Au Soudan du Sud, qui pour acheter au marché ?

Sud-Soudan

“Je vends la petite bouteille d’huile à 140 livres. Il y a six mois, c‘était 70. Les clients se plaignent, disent que c’est trop cher”. James Deng, 18 ans et le sourire facile, tient un stand sur le marché d’Aweil, dans le nord-ouest du Soudan du Sud.

Là, comme au grand marché de Konyokonyo dans le centre de la capitale Juba, à 800 km plus au sud, les prix des denrées de première nécessité ont flambé, conséquence directe de la guerre civile quasi ininterrompue depuis décembre 2103.

La livre sud-soudanaise (SSP) s’est effondrée: de 18,5 livres pour un dollar en décembre 2015, le taux actuel au marché noir à Juba oscille à présent autour de 140 livres pour un dollar. L’inflation, elle, a atteint des niveaux record: +730% en août 2016 comparé à août 2015, selon la Banque mondiale.

Adam Oumar, petit commerçant à Aweil, vend ses oignons rouges 500 SSP par “malua”, un récipient en fer servant d’unité de mesure et contenant environ 4 kilos.
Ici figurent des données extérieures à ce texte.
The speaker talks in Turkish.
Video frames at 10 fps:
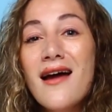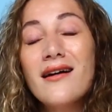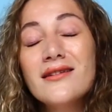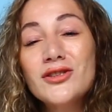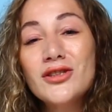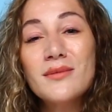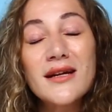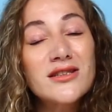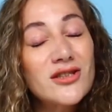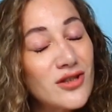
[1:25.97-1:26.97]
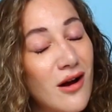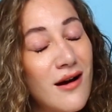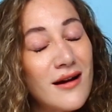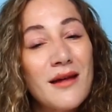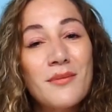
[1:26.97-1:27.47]
alıştırmak için
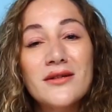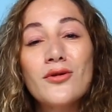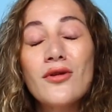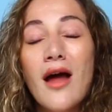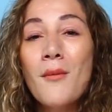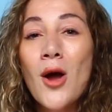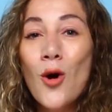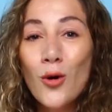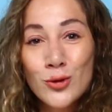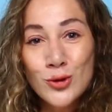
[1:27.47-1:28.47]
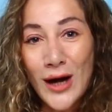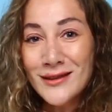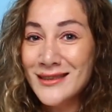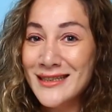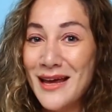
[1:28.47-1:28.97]
şahane bir dönem
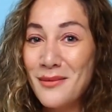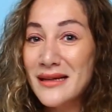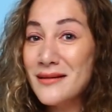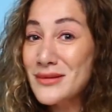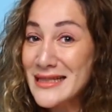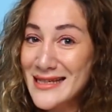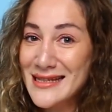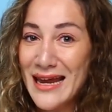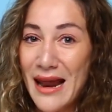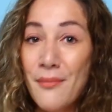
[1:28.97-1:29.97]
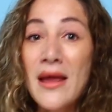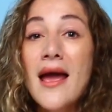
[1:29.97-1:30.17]
olacaktır diyebilirim sizlere.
Il y a six mois à peine, il en coûtait 70 livres.

“C’est devenu très cher et les gens ne peuvent pas se le permettre, alors ils achètent de petites quantités”, explique-t-il, debout devant un étal bien achalandé, comme celui de ses voisins.

A Konyokonyo, en ce samedi du début du mois de juin, un jour de forte affluence habituellement, les rares clients circulent facilement dans un dédale d’allées clairsemées, au milieu des échoppes consacrées aux produits ménagers et des stands de vêtements, tenus essentiellement par des commerçants soudanais. Plus loin, des marchandes ougandaises s’occupent des étals de légumes.

Institutrice de 46 ans dans une école publique de Juba, Kamala, panier de provision à la main, rumine sa colère.

“Je suis venue aujourd’hui avec 6.000 livres mais regardez! Le panier n’est même pas rempli et ça m’a coûté les 6.000 livres. J’ai reçu mon dernier salaire en janvier mais rien en février, rien en mars, ni en avril, ni en mai et nous sommes maintenant en juin”, tempête l’institutrice dans sa robe colorée.

- Manger les économies –

Kamala touche normalement 2.000 livres de salaire mensuel et comme de nombreux fonctionnaires, son traitement n’a pas augmenté. Et quand ses 2.000 SSP équivalaient à environ 65 dollars au début de l’année 2016, ils valent désormais moins de 15 dollars.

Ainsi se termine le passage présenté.